Copy the records below exactly, leaving out any pictures.

#### LISTED RECORDS ####

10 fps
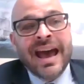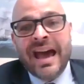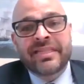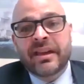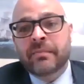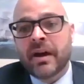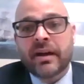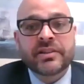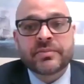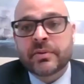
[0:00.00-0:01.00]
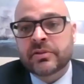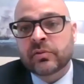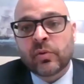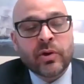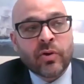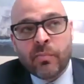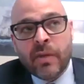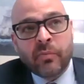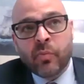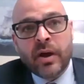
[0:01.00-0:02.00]
I think my husband's lawyer or
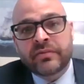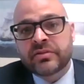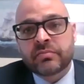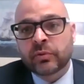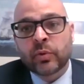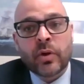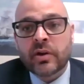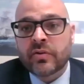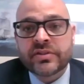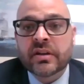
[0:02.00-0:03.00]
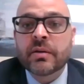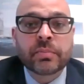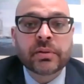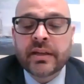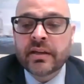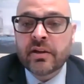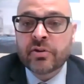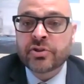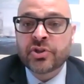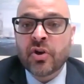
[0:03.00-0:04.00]
my wife's lawyer is a complete and
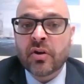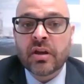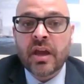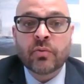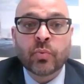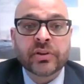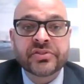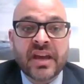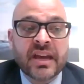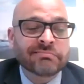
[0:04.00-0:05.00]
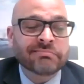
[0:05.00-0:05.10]
utter jerk. And we'll say,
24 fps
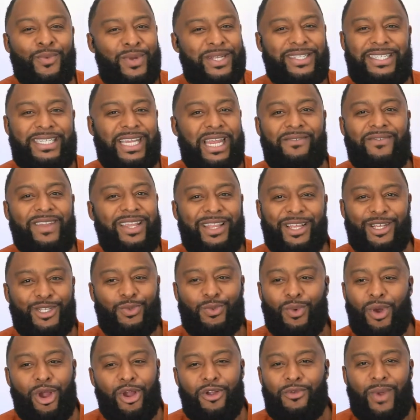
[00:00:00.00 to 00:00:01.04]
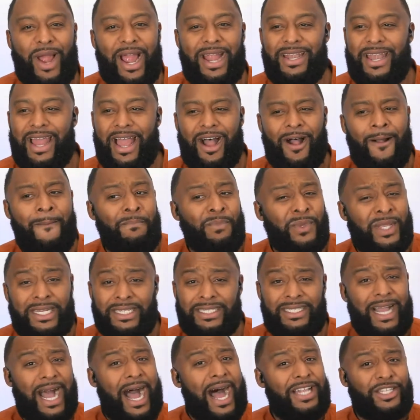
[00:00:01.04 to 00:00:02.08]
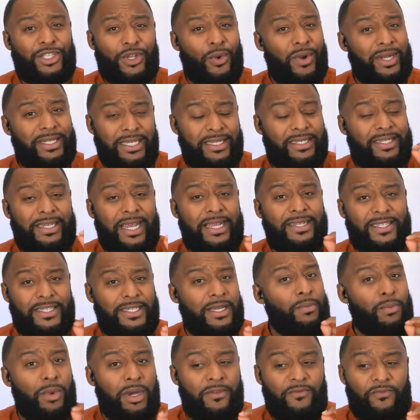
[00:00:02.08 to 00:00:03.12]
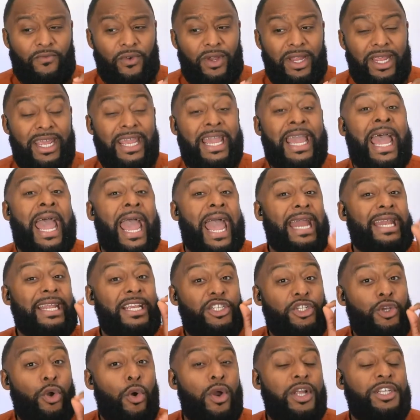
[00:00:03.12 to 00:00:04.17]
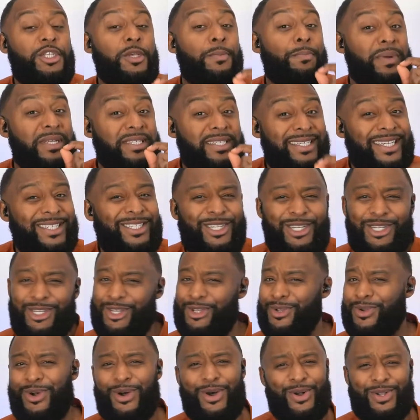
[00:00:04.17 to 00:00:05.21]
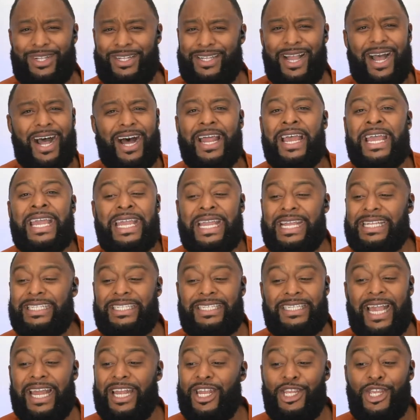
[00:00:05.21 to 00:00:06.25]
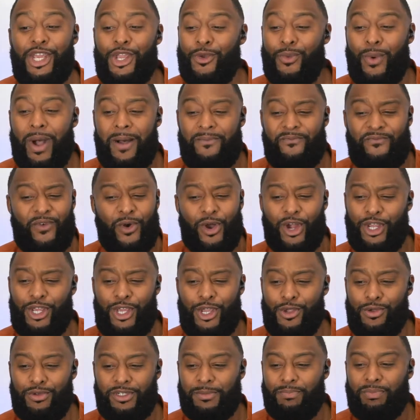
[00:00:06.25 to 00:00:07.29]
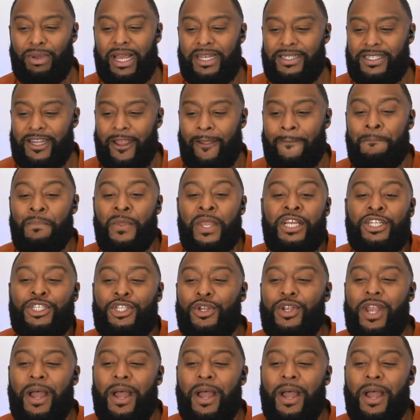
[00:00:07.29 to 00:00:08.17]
receiving this word right now, because God's going to set someone free and he's going to position you. Oh God, he's setting you up for a huge blessing. So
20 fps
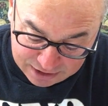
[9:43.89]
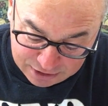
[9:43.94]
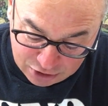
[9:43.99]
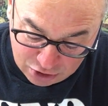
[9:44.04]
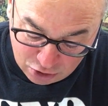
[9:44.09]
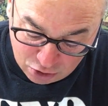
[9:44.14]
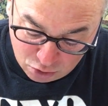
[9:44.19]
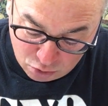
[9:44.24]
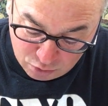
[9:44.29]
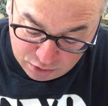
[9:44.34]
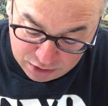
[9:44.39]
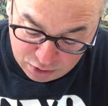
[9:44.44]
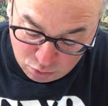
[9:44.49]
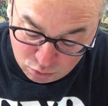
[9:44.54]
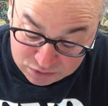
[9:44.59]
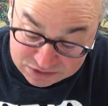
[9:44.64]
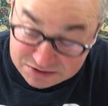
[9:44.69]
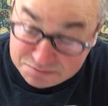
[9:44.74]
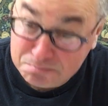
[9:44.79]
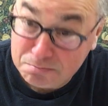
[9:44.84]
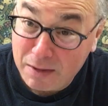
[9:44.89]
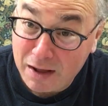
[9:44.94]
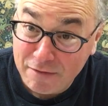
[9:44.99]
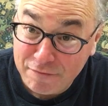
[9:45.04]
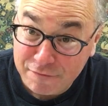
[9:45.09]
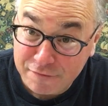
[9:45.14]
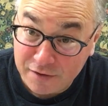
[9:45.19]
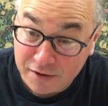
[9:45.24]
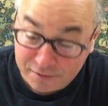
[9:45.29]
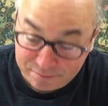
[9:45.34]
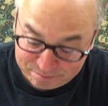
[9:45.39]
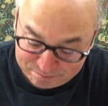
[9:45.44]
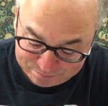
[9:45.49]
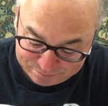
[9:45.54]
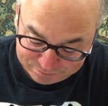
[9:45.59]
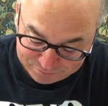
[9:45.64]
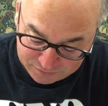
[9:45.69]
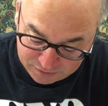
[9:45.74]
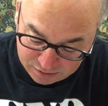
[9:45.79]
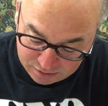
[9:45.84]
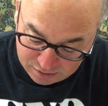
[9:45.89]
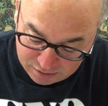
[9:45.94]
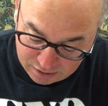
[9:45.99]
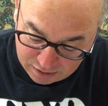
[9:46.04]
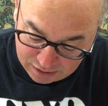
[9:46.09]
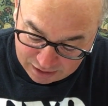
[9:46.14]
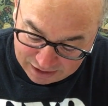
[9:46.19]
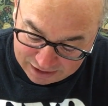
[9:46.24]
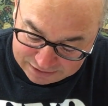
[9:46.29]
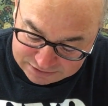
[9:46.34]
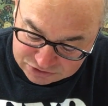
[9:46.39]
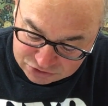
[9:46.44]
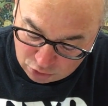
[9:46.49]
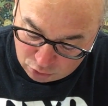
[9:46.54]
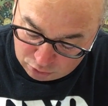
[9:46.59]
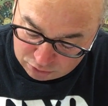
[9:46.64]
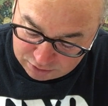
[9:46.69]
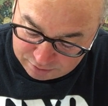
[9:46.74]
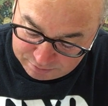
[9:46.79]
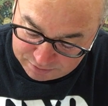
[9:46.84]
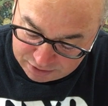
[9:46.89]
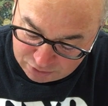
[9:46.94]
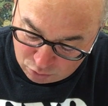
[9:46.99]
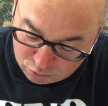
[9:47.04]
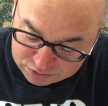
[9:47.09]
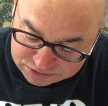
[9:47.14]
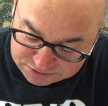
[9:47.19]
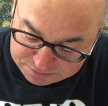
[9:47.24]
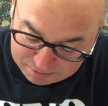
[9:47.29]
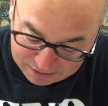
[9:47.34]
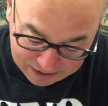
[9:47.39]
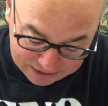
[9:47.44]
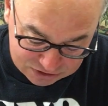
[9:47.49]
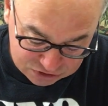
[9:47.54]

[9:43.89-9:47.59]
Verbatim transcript: know it was Buffett? I told him it was my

####

◆ SOLUTION TO THE PROBLEM:
10 fps
[0:00.00-0:01.00]
[0:01.00-0:02.00]
I think my husband's lawyer or
[0:02.00-0:03.00]
[0:03.00-0:04.00]
my wife's lawyer is a complete and
[0:04.00-0:05.00]
[0:05.00-0:05.10]
utter jerk. And we'll say,
24 fps
[00:00:00.00 to 00:00:01.04]
[00:00:01.04 to 00:00:02.08]
[00:00:02.08 to 00:00:03.12]
[00:00:03.12 to 00:00:04.17]
[00:00:04.17 to 00:00:05.21]
[00:00:05.21 to 00:00:06.25]
[00:00:06.25 to 00:00:07.29]
[00:00:07.29 to 00:00:08.17]
receiving this word right now, because God's going to set someone free and he's going to position you. Oh God, he's setting you up for a huge blessing. So
20 fps
[9:43.89]
[9:43.94]
[9:43.99]
[9:44.04]
[9:44.09]
[9:44.14]
[9:44.19]
[9:44.24]
[9:44.29]
[9:44.34]
[9:44.39]
[9:44.44]
[9:44.49]
[9:44.54]
[9:44.59]
[9:44.64]
[9:44.69]
[9:44.74]
[9:44.79]
[9:44.84]
[9:44.89]
[9:44.94]
[9:44.99]
[9:45.04]
[9:45.09]
[9:45.14]
[9:45.19]
[9:45.24]
[9:45.29]
[9:45.34]
[9:45.39]
[9:45.44]
[9:45.49]
[9:45.54]
[9:45.59]
[9:45.64]
[9:45.69]
[9:45.74]
[9:45.79]
[9:45.84]
[9:45.89]
[9:45.94]
[9:45.99]
[9:46.04]
[9:46.09]
[9:46.14]
[9:46.19]
[9:46.24]
[9:46.29]
[9:46.34]
[9:46.39]
[9:46.44]
[9:46.49]
[9:46.54]
[9:46.59]
[9:46.64]
[9:46.69]
[9:46.74]
[9:46.79]
[9:46.84]
[9:46.89]
[9:46.94]
[9:46.99]
[9:47.04]
[9:47.09]
[9:47.14]
[9:47.19]
[9:47.24]
[9:47.29]
[9:47.34]
[9:47.39]
[9:47.44]
[9:47.49]
[9:47.54]

[9:43.89-9:47.59]
Verbatim transcript: know it was Buffett? I told him it was my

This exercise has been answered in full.